World leaders, including both opponents and supporters of Trump, have shared concerns about Big Tech controlling freedom of speech. German Chancellor, Angela Merkel, yesterday described thesocial media bans of President Trump as “problematic.” 

Steffen Seibert, Merkel’s spokesperson, explained that the German leader’s concern is about the impact that such decisions by Big Tech companies like Facebook and Twitter will have on fundamental rights.

“This fundamental right can be intervened in, but according to the law and within the framework defined by legislators—not according to a decision by the management of social media platforms,” Seibert said. “Seen from this angle, the Chancellor considers it problematic that the accounts of the U.S. president have now been permanently blocked.”

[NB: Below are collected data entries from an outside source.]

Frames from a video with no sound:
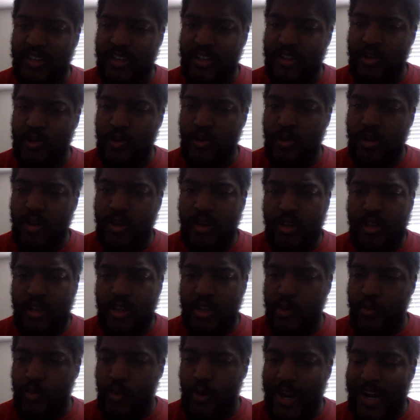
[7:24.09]
You know,
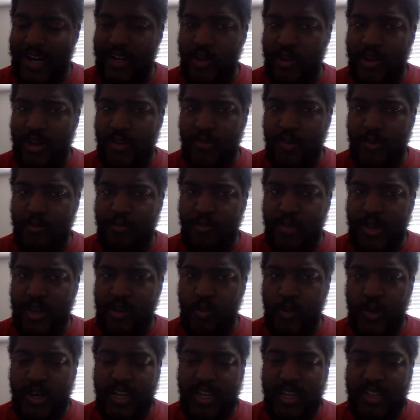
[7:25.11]
they racked off a
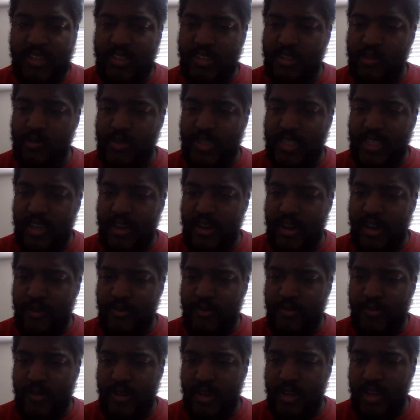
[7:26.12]
big one against
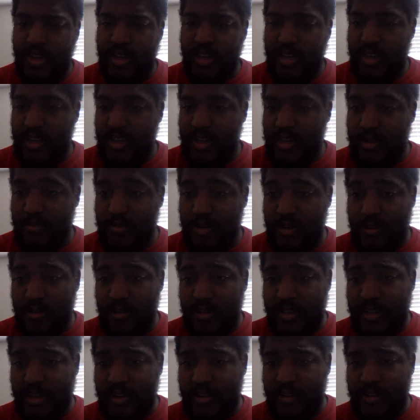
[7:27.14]
UCF uh,
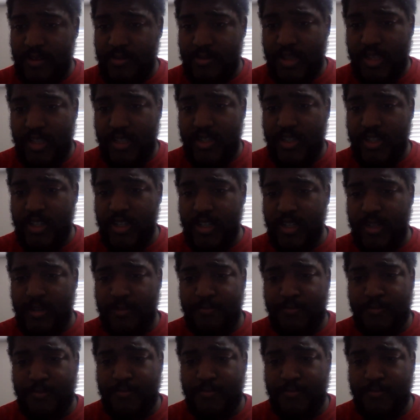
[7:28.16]
earlier this year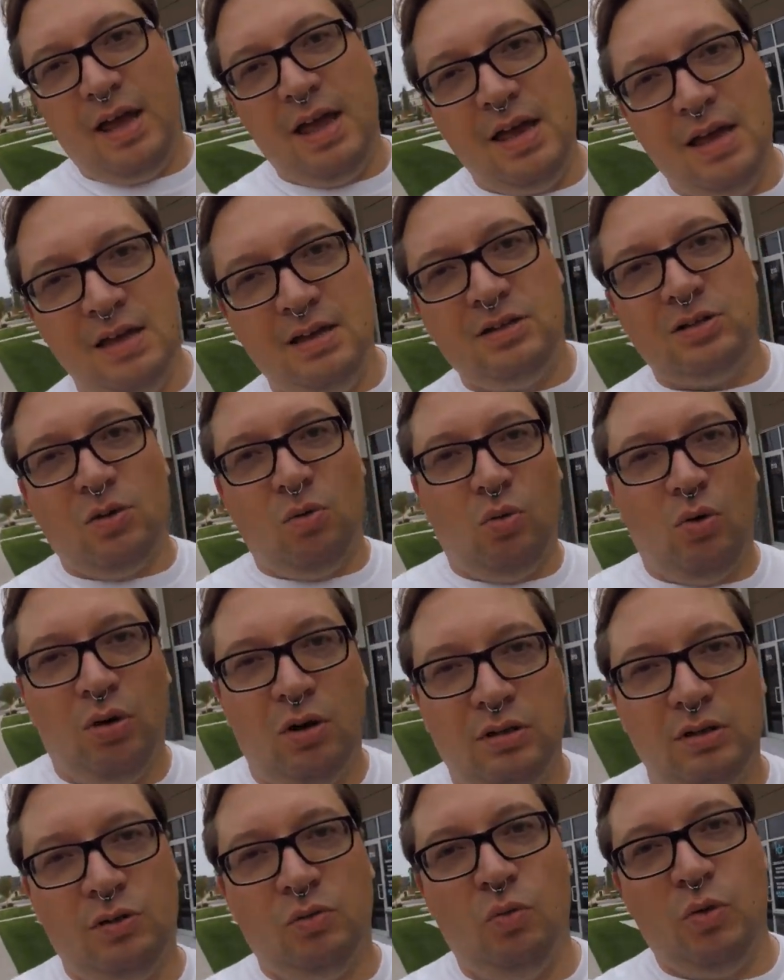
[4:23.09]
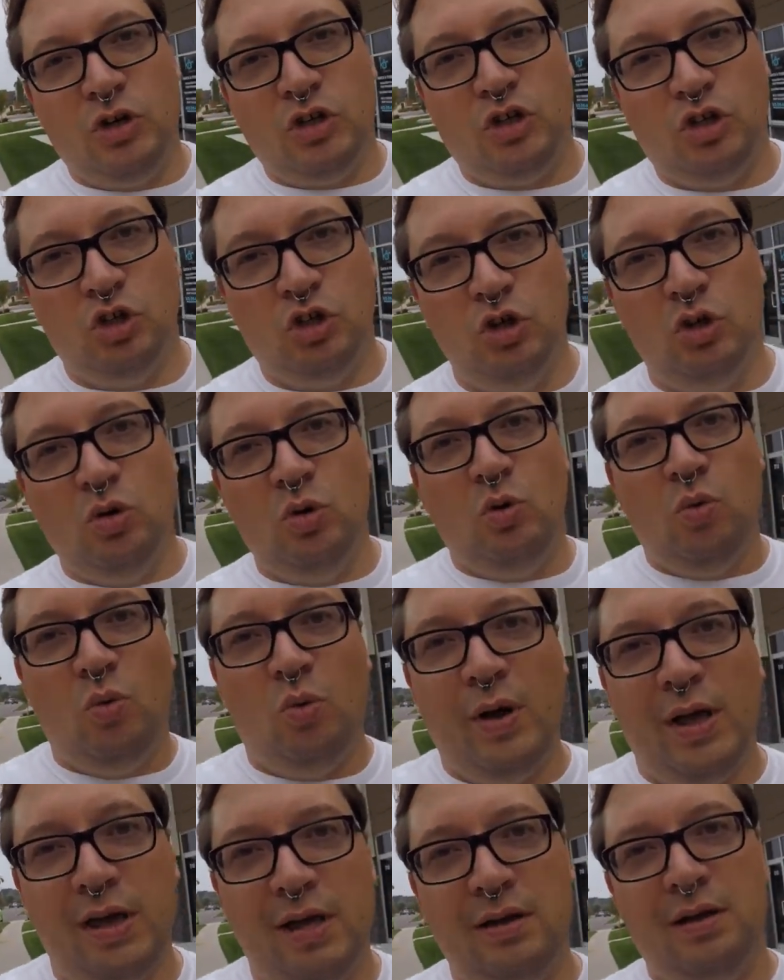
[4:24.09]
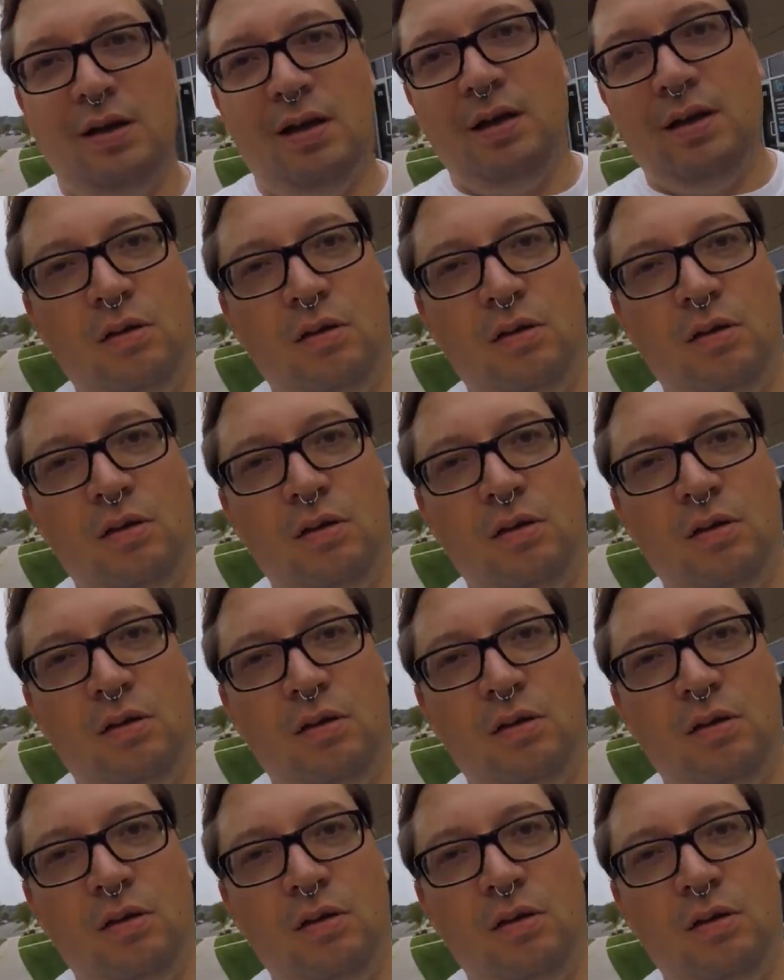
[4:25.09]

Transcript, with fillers: is a world in which you winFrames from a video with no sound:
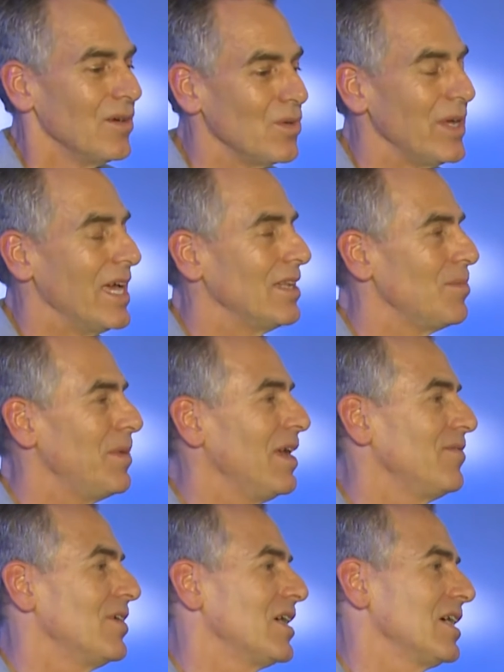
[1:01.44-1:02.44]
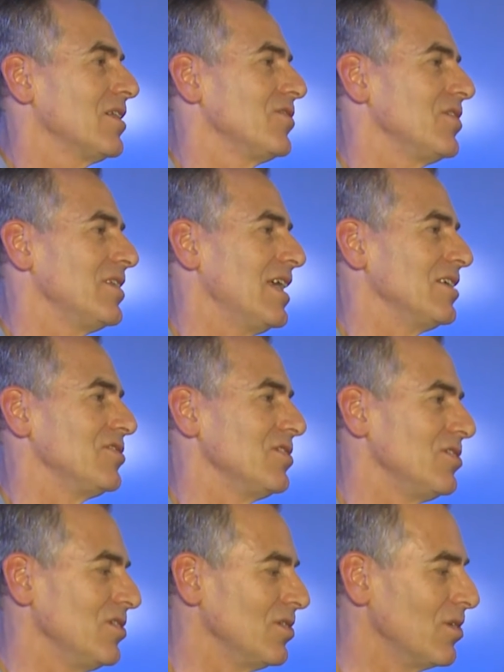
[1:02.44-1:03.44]
what we had to pay very close attention
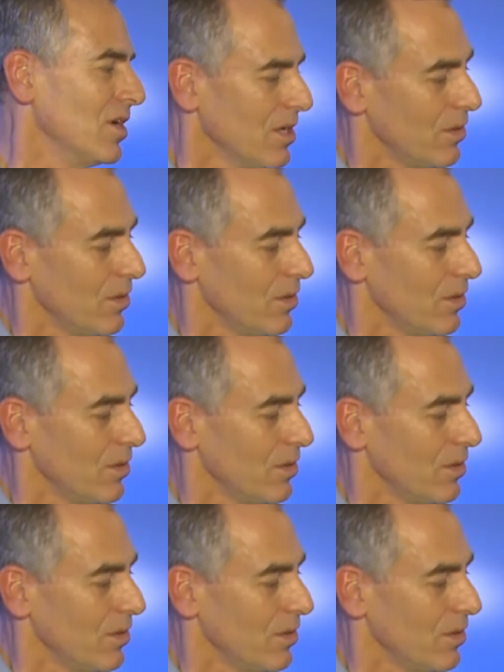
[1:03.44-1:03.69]
to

Mexican President Andres Manuel Lopez Obrador called Facebook CEO Mark Zuckerberg “arrogant” and compared Big Tech’s draconian move silencing Trump to the Inquisition. “It’s like a censorship court is being created, like the Holy Inquisition, for the management of public opinion,” he said.

“[W]hat about freedom and the right to information?” he asked. “We can’t allow one corporation that is the owner of Facebook, or of Twitter, decide who it can and who it can’t grant the possibility to communicate.”

Russian political dissident Alexey Navalny also posted a series of tweets criticizing Twitter's action. Navalny, who was allegedly poisoned by Vladimir Putin’s government and survived, called it “an unacceptable act of censorship…based on emotions and personal political preferences which could serve as a precedent to clamp down of freedom of speech elsewhere.”